Today I suggested we write together in response to his aimless wandering in and out of his grandparent's house. Always aware of his need for glory, I made the casual plea to the part of him that longs for notoriety. In me also and perhaps in all of us to some extent and difficult to expound on as it feels so odd to admit such a shallow thing. Truth is not easy. No, and now we both are sitting and writing, artists in our own right as he does have a story to tell and as I told him, his more unique and desired because so unusual. His youngest brother dangling his toes over an enticing pool, our thoughts of him entwined often.
The musings of a ten year old boy. Though I have captured his questions and worried glances in my stories, they are his stories and the ones that are the best are told by the author first hand. His transformation from a little boy, who cried more than I care to remember, into a thoughtful and insightful young man, still made me incredulous with wonder of a fast forward glimpse of ten years. A boy who has been watching his mother deep in thought the last few months and perhaps has decided there is something to it after all, a recognition of joy and even more, an acknowledgement of his pride for me. That is the treasure perhaps I have been seeking.
Even more though, I want the worries that find themselves turning into fears to be abated in his young mind. I have sat for twenty years thinking and never acting, seeking and despising, hoping with limits. For so long I chose silence and the words that pour out of me now have been locked away and I think to what could have been, who I may be if I had unleashed the feelings that I had harbored. Ones of regret, tangible shame, lasting resent, deep sorrow, and below the surface bitterness.

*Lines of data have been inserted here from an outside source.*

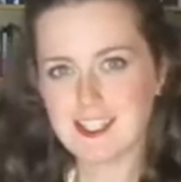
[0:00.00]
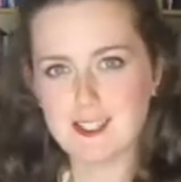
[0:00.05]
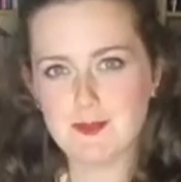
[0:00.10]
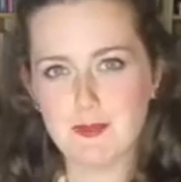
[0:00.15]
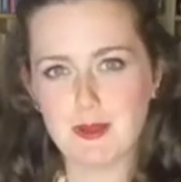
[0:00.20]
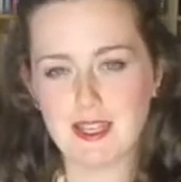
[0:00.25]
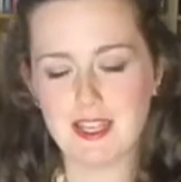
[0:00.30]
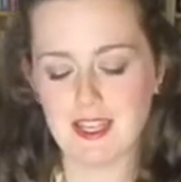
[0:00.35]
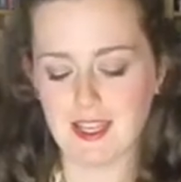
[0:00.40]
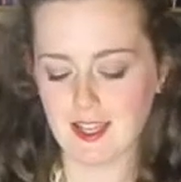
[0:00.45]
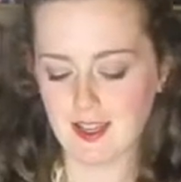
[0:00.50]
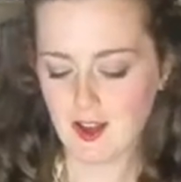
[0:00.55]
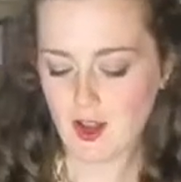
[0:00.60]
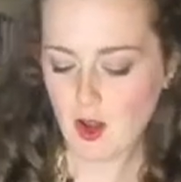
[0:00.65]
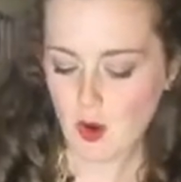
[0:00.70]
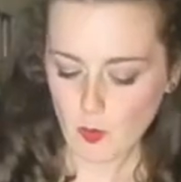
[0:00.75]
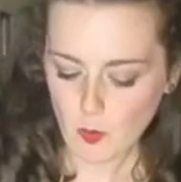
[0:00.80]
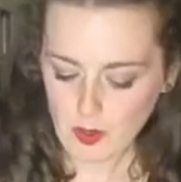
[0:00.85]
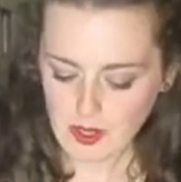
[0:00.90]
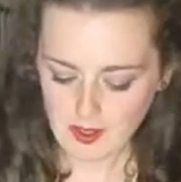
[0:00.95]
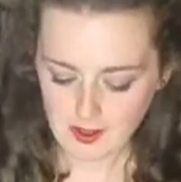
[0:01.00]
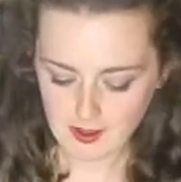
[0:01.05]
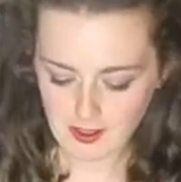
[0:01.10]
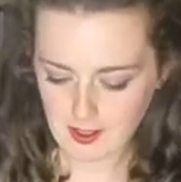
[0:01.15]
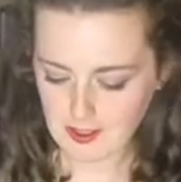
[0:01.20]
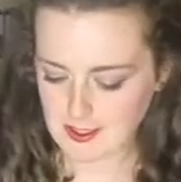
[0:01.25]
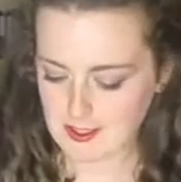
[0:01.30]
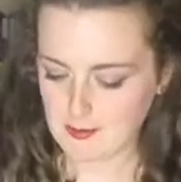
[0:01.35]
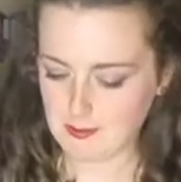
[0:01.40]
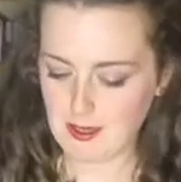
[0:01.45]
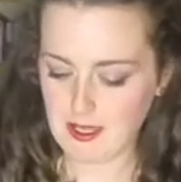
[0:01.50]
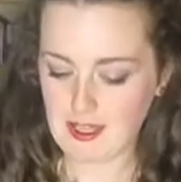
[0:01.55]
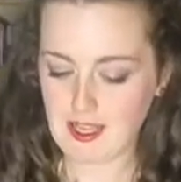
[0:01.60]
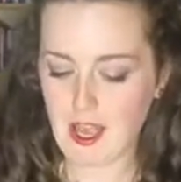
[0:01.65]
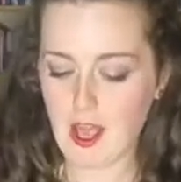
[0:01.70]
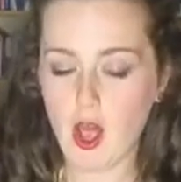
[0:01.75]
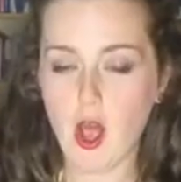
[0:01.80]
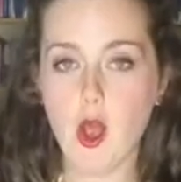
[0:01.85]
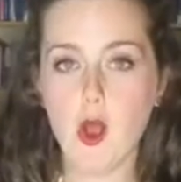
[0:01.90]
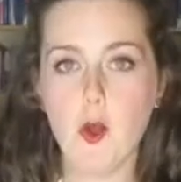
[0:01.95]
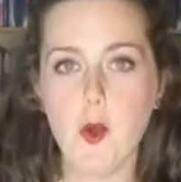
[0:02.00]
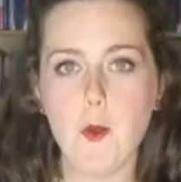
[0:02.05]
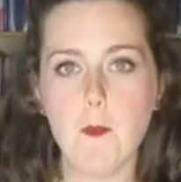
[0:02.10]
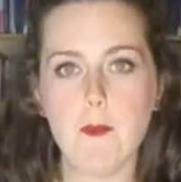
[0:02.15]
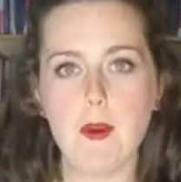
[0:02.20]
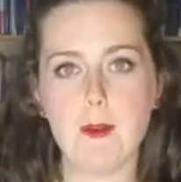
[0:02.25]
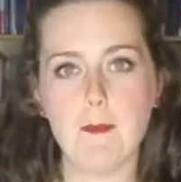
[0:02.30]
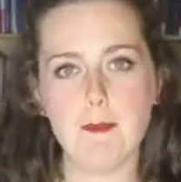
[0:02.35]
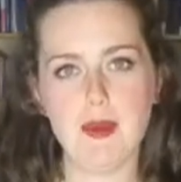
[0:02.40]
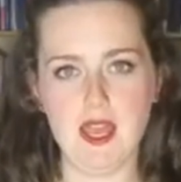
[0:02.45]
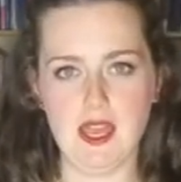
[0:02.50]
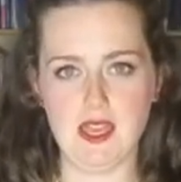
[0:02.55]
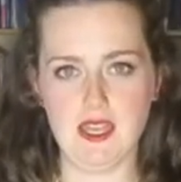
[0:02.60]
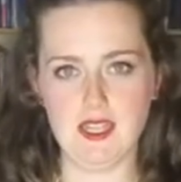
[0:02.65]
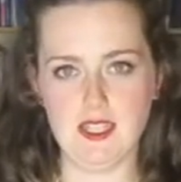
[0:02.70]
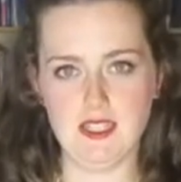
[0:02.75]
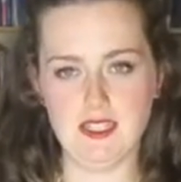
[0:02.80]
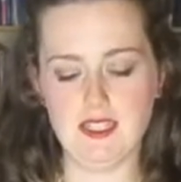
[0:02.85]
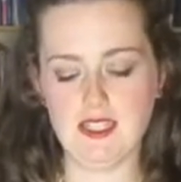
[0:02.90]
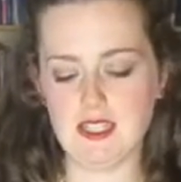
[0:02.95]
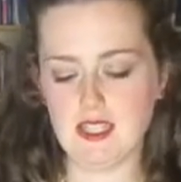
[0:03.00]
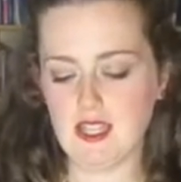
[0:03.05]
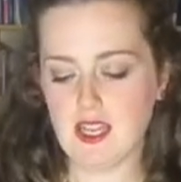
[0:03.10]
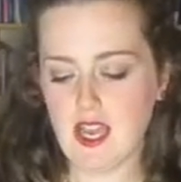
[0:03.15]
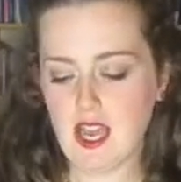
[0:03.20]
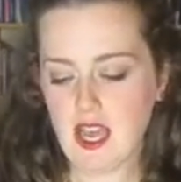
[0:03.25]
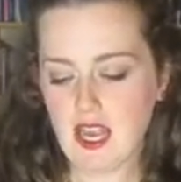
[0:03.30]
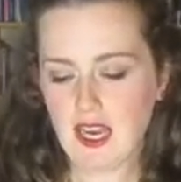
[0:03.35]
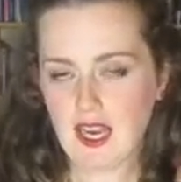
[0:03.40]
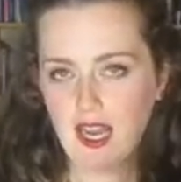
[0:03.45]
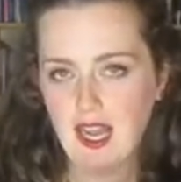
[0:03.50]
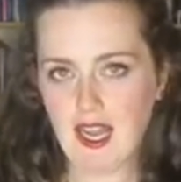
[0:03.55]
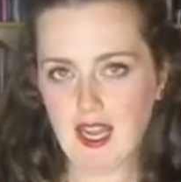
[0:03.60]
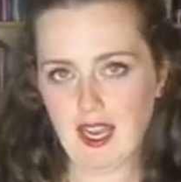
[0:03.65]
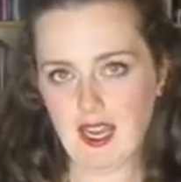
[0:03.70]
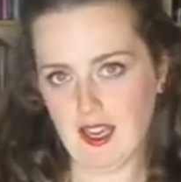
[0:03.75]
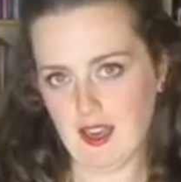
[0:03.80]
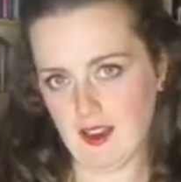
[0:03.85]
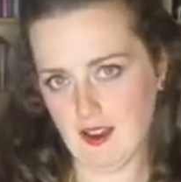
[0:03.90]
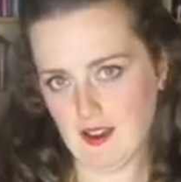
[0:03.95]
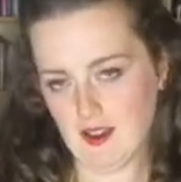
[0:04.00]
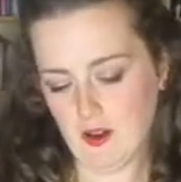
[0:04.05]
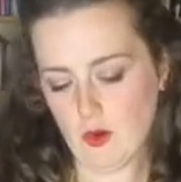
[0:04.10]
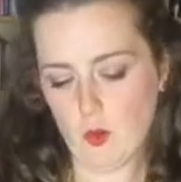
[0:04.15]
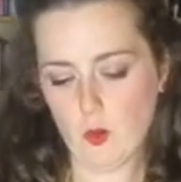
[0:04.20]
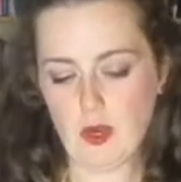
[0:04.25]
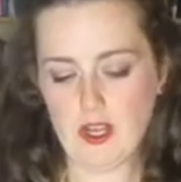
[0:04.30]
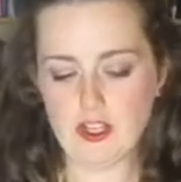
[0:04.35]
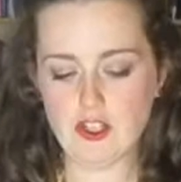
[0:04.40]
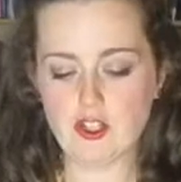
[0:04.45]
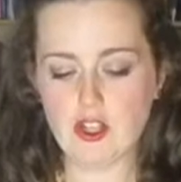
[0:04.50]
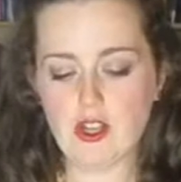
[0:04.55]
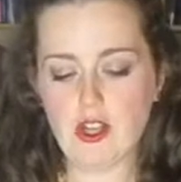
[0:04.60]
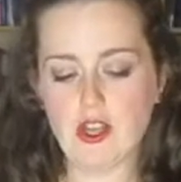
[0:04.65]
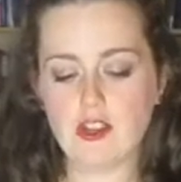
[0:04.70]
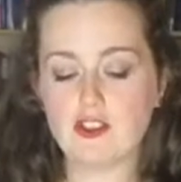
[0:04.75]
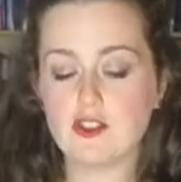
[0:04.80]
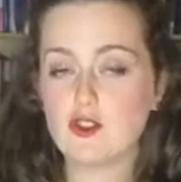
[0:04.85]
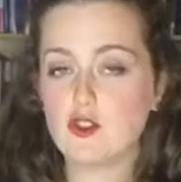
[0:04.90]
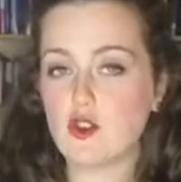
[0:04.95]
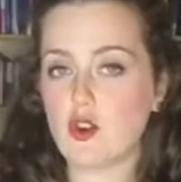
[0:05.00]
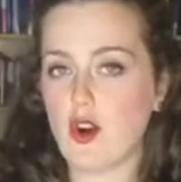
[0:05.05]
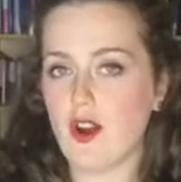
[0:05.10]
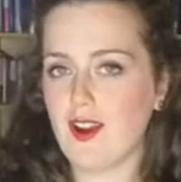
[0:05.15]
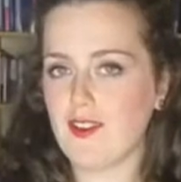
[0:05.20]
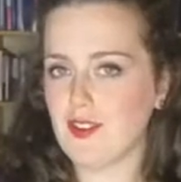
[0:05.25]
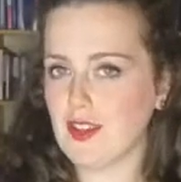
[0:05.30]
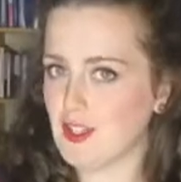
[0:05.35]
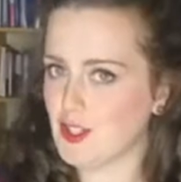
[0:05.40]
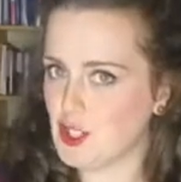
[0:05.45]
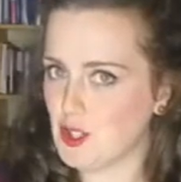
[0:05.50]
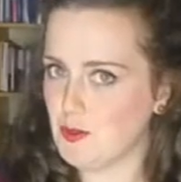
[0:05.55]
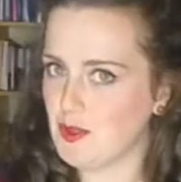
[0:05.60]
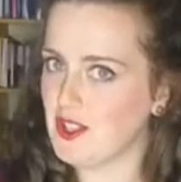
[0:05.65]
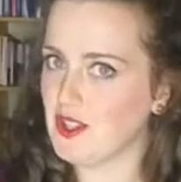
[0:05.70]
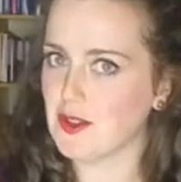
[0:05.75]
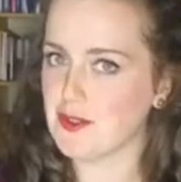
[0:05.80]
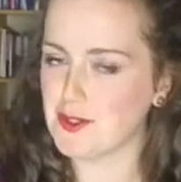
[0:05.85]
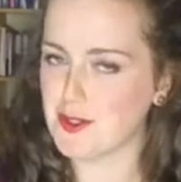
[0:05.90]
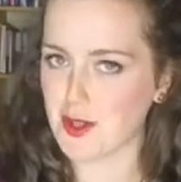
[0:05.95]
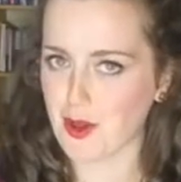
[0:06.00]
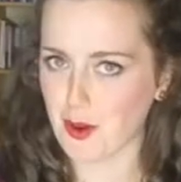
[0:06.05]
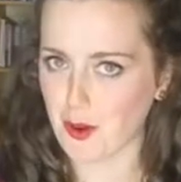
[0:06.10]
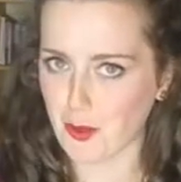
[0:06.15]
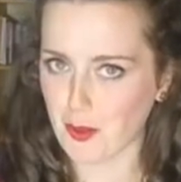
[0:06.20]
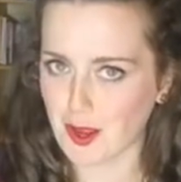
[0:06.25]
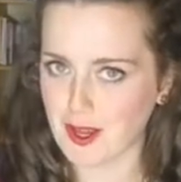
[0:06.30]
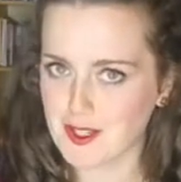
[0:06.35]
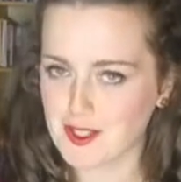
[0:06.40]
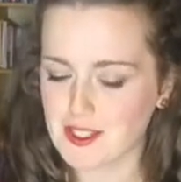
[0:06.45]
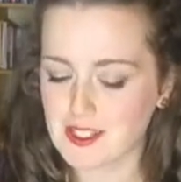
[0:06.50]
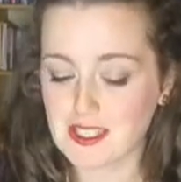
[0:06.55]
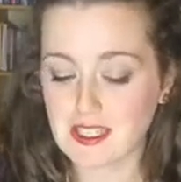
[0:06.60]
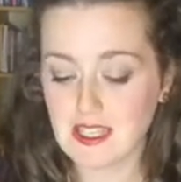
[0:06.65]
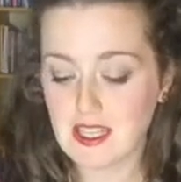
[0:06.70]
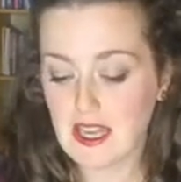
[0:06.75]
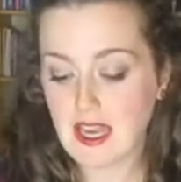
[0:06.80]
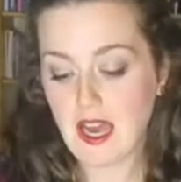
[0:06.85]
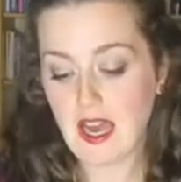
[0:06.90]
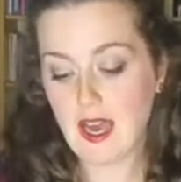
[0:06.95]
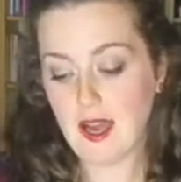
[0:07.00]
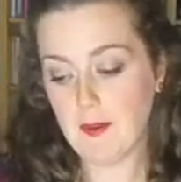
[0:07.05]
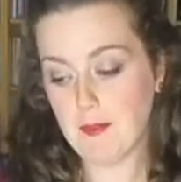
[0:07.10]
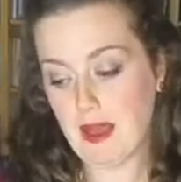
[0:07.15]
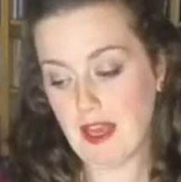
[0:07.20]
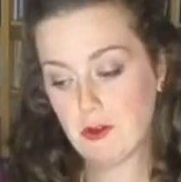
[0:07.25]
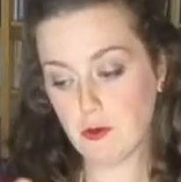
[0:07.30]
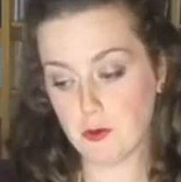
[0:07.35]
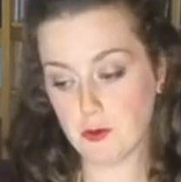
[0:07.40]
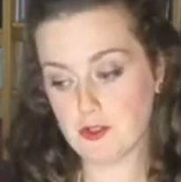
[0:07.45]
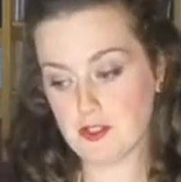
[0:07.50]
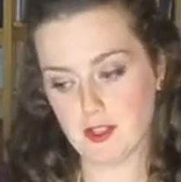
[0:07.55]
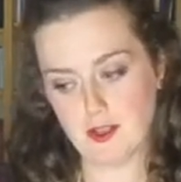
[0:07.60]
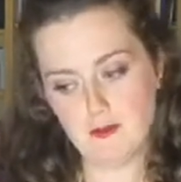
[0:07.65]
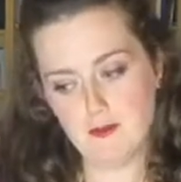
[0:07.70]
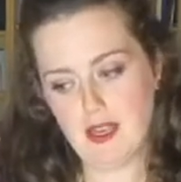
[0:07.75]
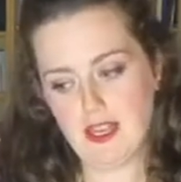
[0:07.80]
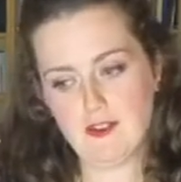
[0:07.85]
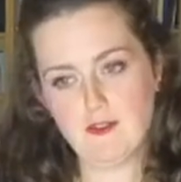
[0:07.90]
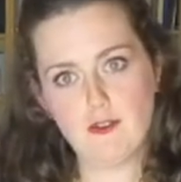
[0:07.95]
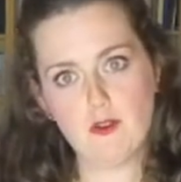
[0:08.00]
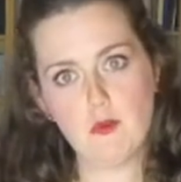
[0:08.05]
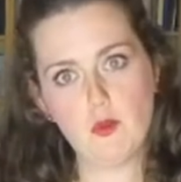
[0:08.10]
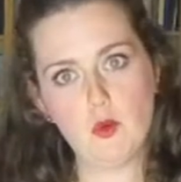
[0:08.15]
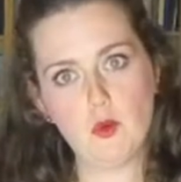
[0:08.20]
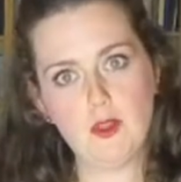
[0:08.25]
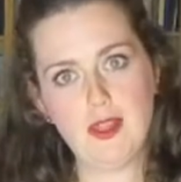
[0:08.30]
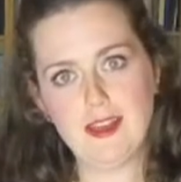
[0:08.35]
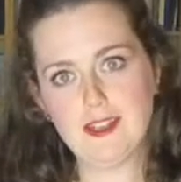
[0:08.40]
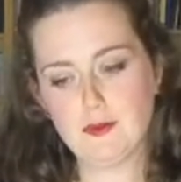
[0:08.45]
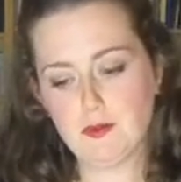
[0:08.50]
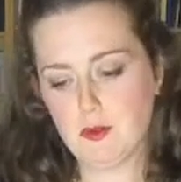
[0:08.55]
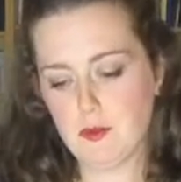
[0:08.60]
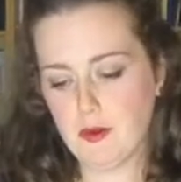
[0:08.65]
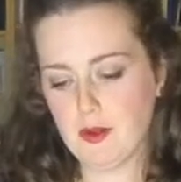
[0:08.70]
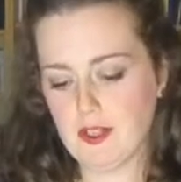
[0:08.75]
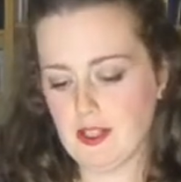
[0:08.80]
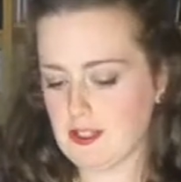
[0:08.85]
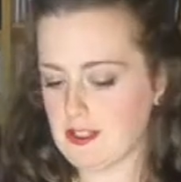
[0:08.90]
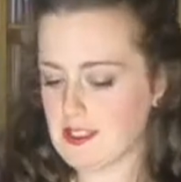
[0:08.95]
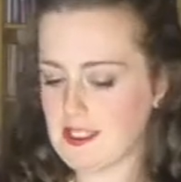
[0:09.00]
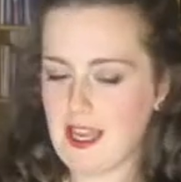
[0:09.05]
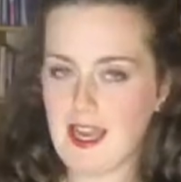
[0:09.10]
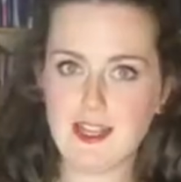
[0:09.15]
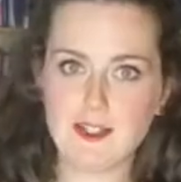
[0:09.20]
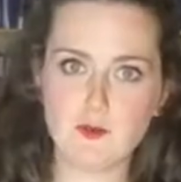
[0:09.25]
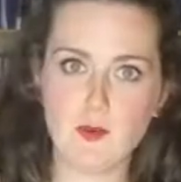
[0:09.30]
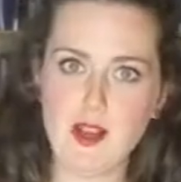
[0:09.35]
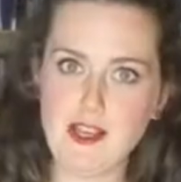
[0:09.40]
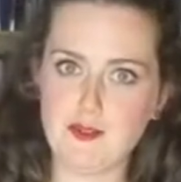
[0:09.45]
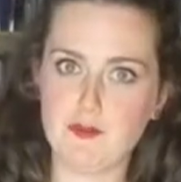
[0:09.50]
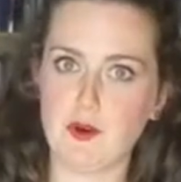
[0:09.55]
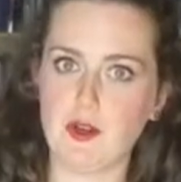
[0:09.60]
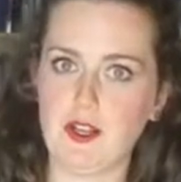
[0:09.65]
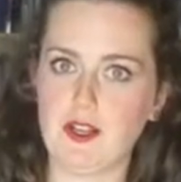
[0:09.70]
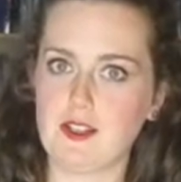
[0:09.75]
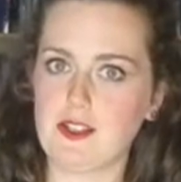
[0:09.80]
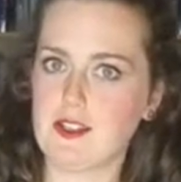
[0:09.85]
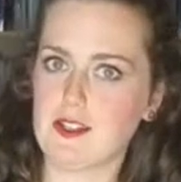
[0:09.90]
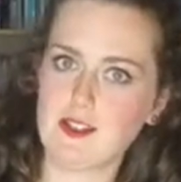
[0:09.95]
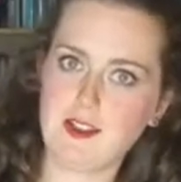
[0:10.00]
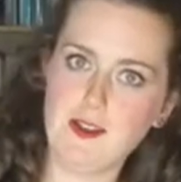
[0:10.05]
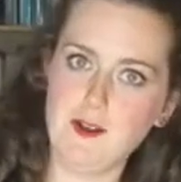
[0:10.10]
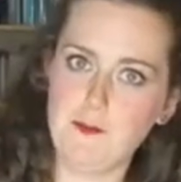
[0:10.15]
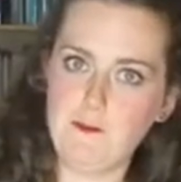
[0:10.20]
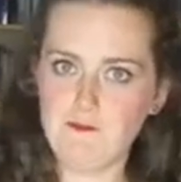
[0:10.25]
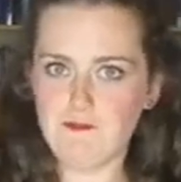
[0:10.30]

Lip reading: to be here. We are going to make a homemade cleaner which is striving to be zero waste and also made from all edible products and waste products. So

How had these trapped musings affected the person I have become, certainly some good but also the always present bad? I can't delve too deeply into that arena as I am one to move forward but also a mother who wants her children to learn from mistakes and embrace the clique that tomorrow is indeed another day. And so, I will plow through this thing called mothering and hopefully my children will learn from the way I am becoming as we share our stories.